What are the two resampling methods?
Resampling consists in modifying the data set before training the predictive model. This balances the data to make the prediction easier. For this purpose, there are two resampling methods.
Oversampling
This involves increasing the data belonging to the minority class until reaching a certain balance. Or at least a satisfactory rate to make reliable predictions.
Data Scientists can use two resampling methods. To wit:
- Random oversampling: here, the minority data are cloned several times at random. This technique is especially useful for linear models, such as logistic regression.

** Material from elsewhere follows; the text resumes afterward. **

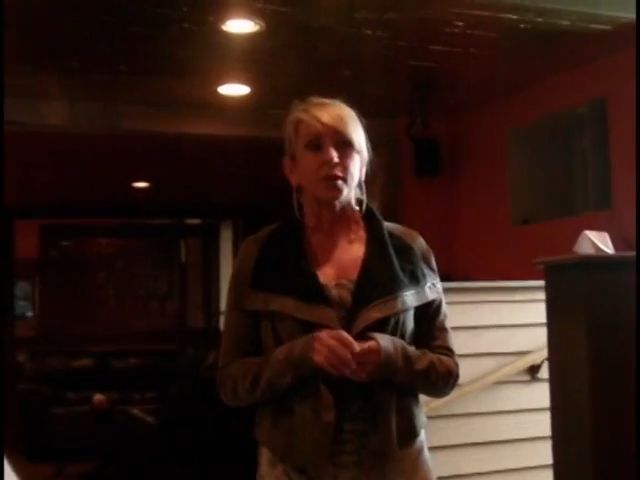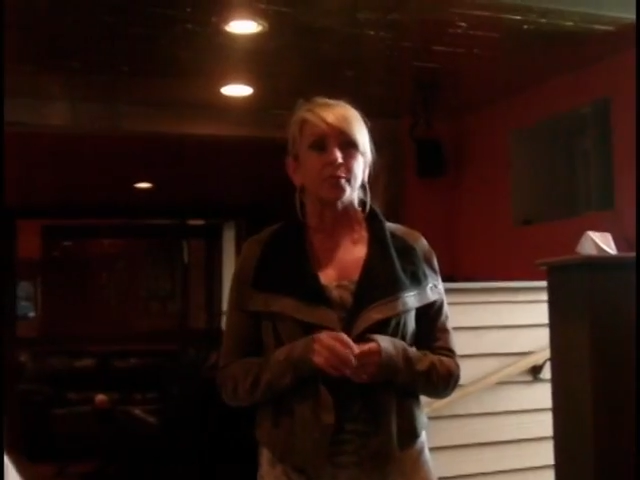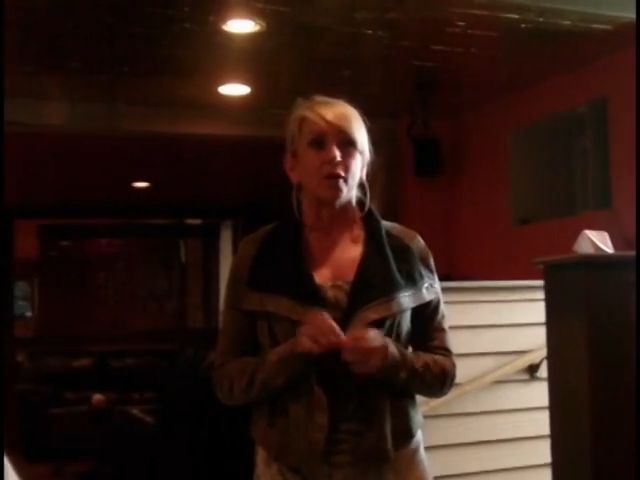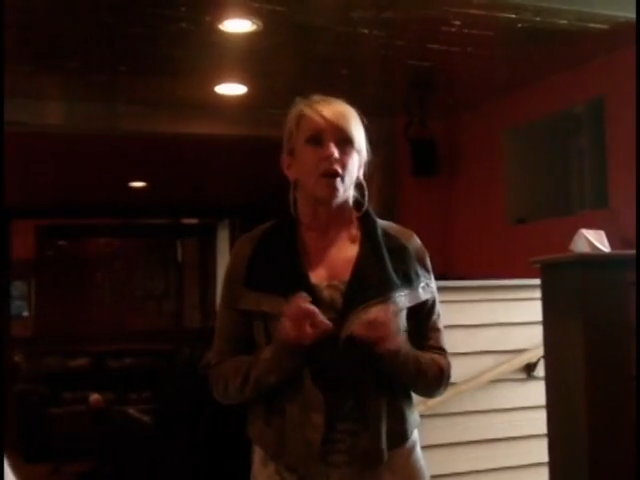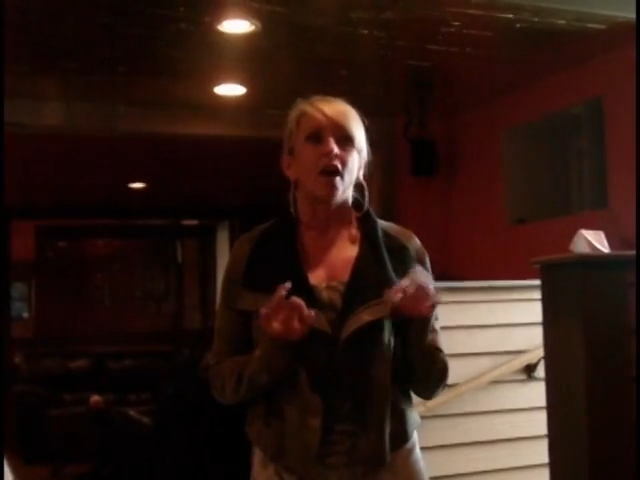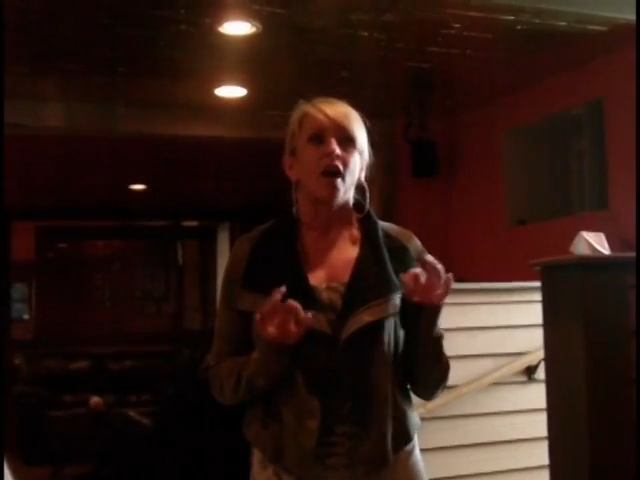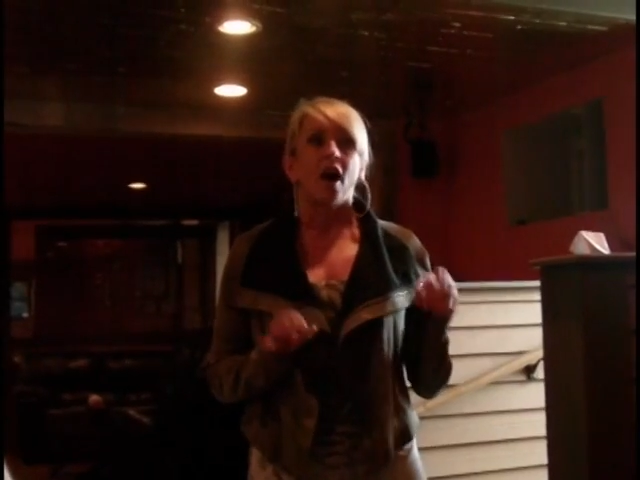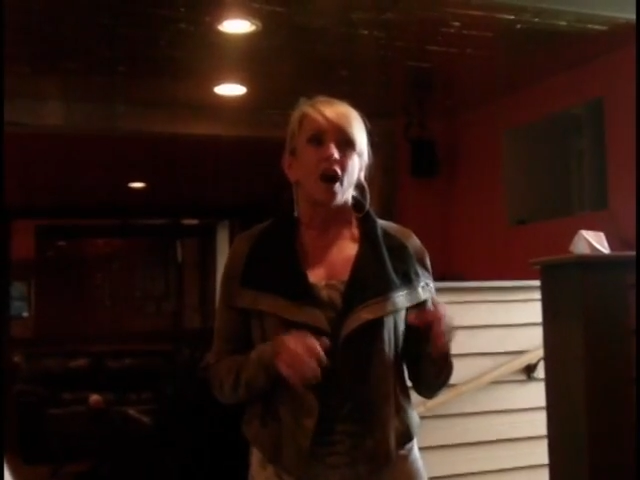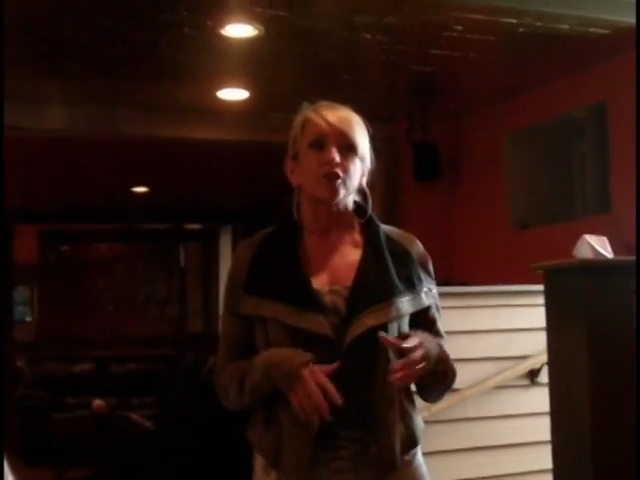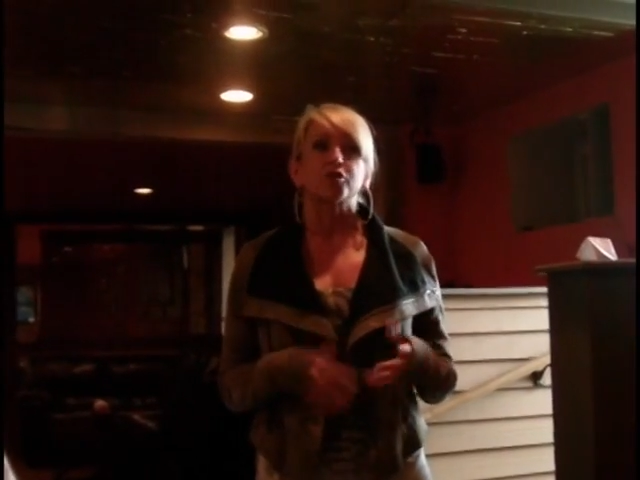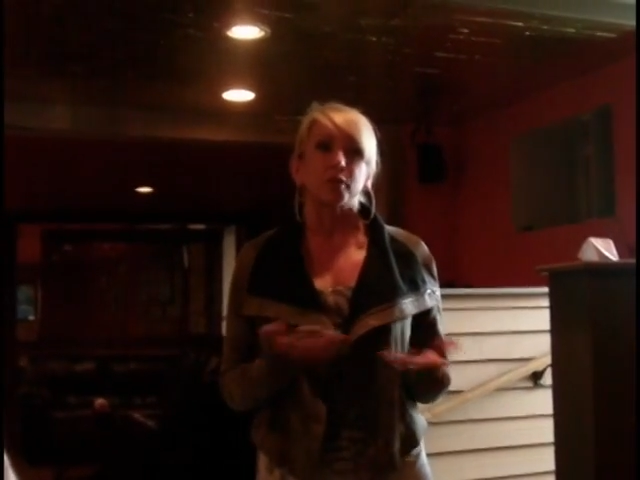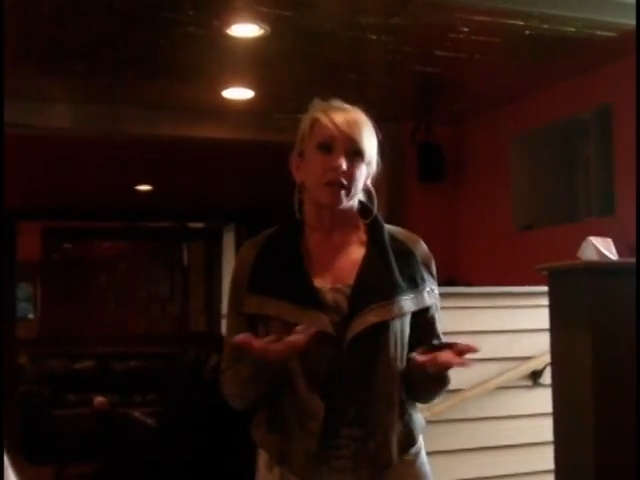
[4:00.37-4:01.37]
people
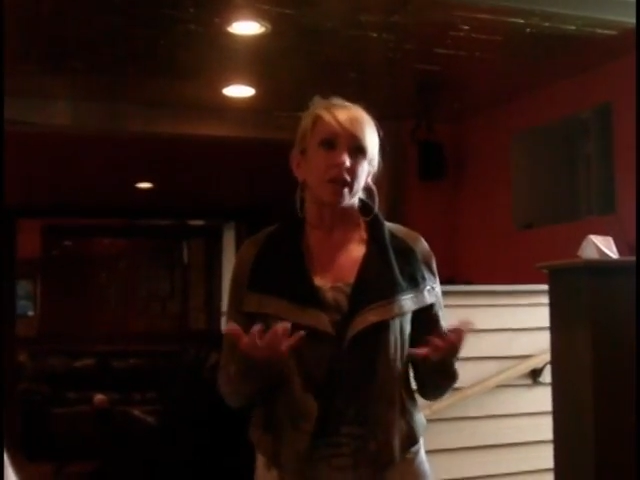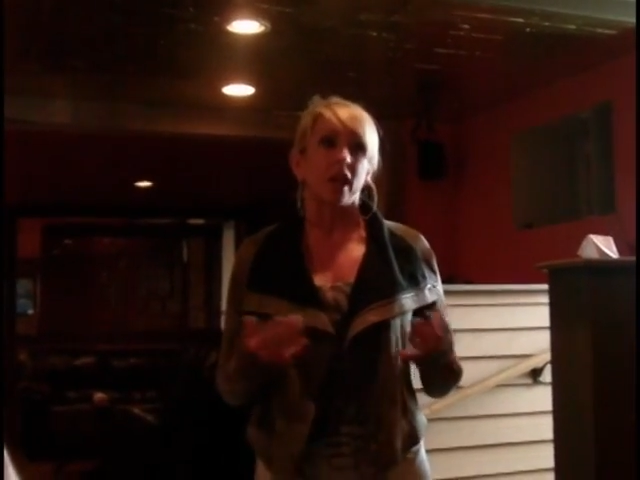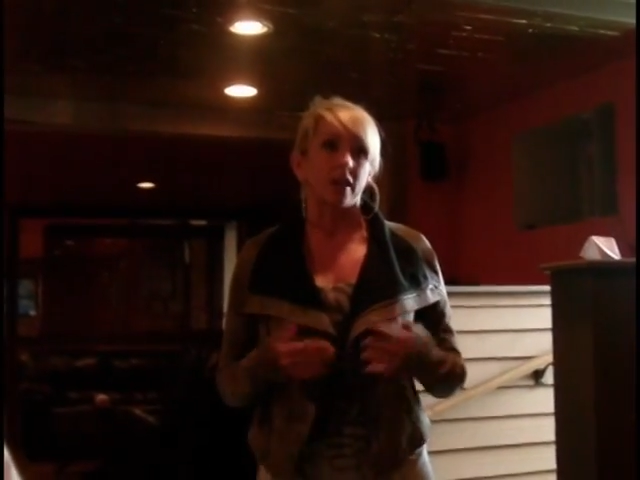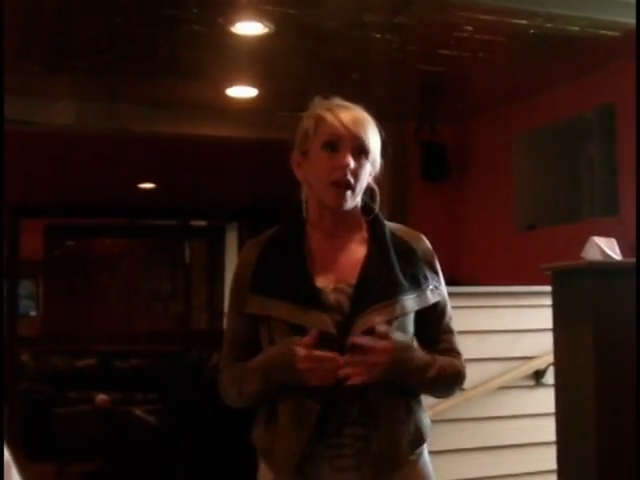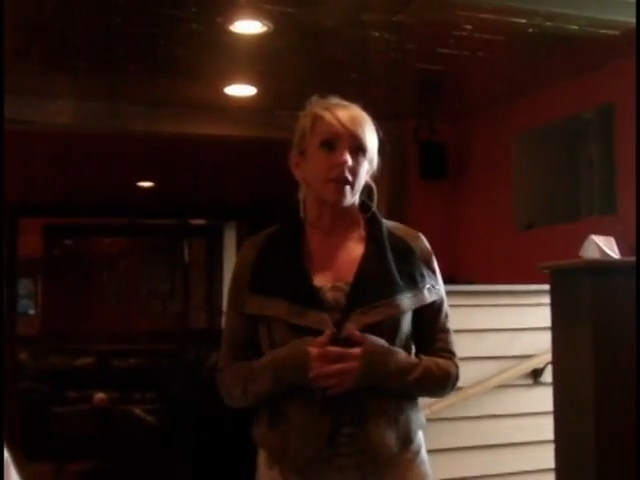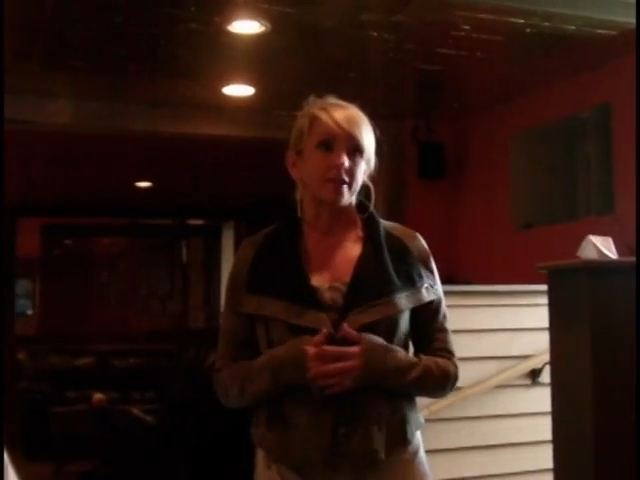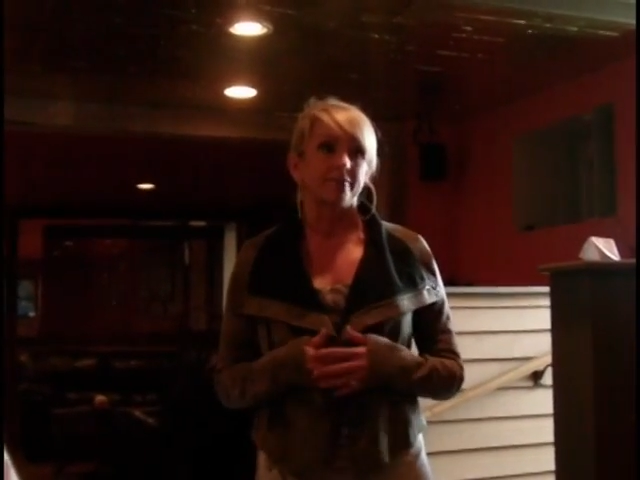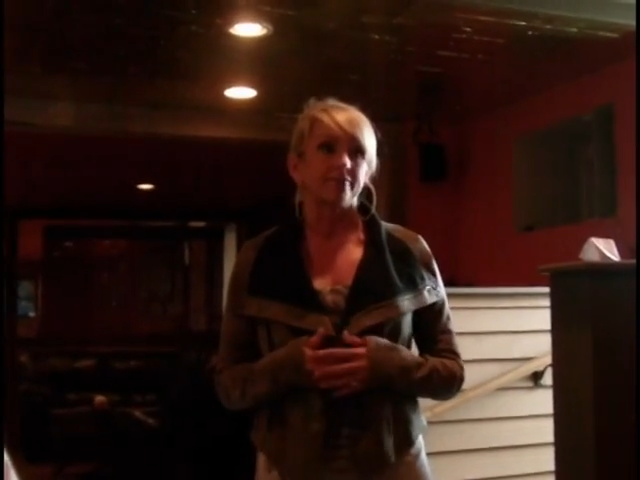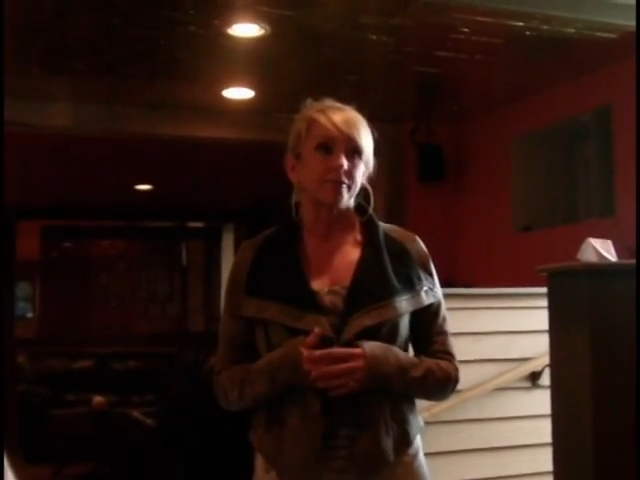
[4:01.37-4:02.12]
are doing it online,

- Synthetic oversampling: the idea is, again, to add data from minority classes. But instead of copying them identically, the algorithm creates separate but similar data.
Subsampling
On the contrary, undersampling will decrease the data from the majority class to balance the ratio.
Random undersampling is mainly used. This means that the majority of data are removed randomly. This resampling technique should be preferred when you have large data sets (at least several tens of thousands of cases).
If this method is the most common, you can also use undersampling of border observations or clustering-based undersampling. That is to say, specifically remove certain majority data.
In both cases, it is not necessary to obtain a perfect 50/50 balance. It is possible to remove majority data or add minority data to obtain a ratio of 45/55 or even 40/60.
In addition, do not hesitate to test several class ratios to select the one that will give you the best prediction performance.